I formalized ordinals in Agda here: https://www.cs.bham.ac.uk/~mhe/TypeTopology/Ordinals.html (this is an index to various files).
This contains almost everything in the HoTT Book (sometimes with different proofs) plus unpublished work presented at Types2019 (https://www.cs.bham.ac.uk/~mhe/papers/compact-ordinals-Types-2019-abstract.pdf). In the definition of ordinal, I don't assume that the underlying type is a set, because this follows from the other axioms.
Yes, I suppose given the way set-quotients were defined, we ought to set-truncate this type before taking its quotient. Or else observe to start with that F factors through the set-truncation of X, since Ord is a set. Anyone want to submit a correction?
What about changing the beginning of the proof to: "Let B be the set- quotient (see Remark 6.10.1) of the equivalence relation ..." In other words: add paths according to the given relation, and then set-truncate. This is equivalent to the two options that Mike described, but involves only one set-truncation at the end instead of two in total (one explicit and one implicit in the meaning of set-quotient). In the HoTT/Coq library, quotients are defined in this generality, and with those extra words in the proof, I wouldn't have thought twice about it.
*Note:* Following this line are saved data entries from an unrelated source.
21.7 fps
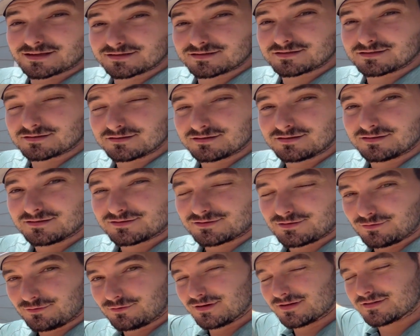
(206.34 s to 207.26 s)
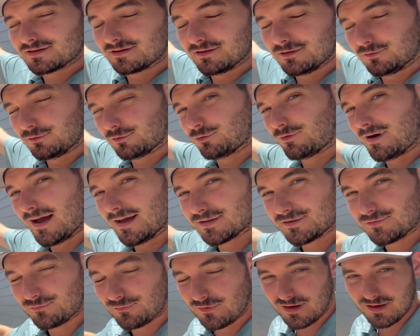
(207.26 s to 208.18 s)
So there is a little
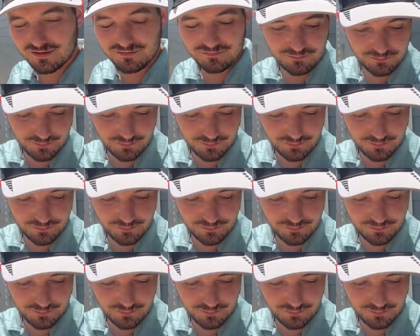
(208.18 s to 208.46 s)
grass run,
That's reasonable in principle, but if so, I would also want to change section 6.10 where set-quotients are defined, which starts out with "let A be a set", and then we'd want to be careful about whether there are any results about set-quotients that do depend on the underlying type being a set.
I don't want to change section 6.10, but thought that extending it (as mentioned in Remark 6.10.1) internally to this proof would be reasonable, since all that is being used is that a certain relation extends to the quotient. Adding some explicit truncation before taking the set quotient is also reasonable, but isn't how it would be formalized, and it leads to an extra step where you have to mention that the relation ~
factors through this first set-quotient. Anyway, this is all minor and I'm fine with either approach.
I suppose that's fair; I'd forgotten about Remark 6.10.1. Feel free to submit a pull request doing it your way.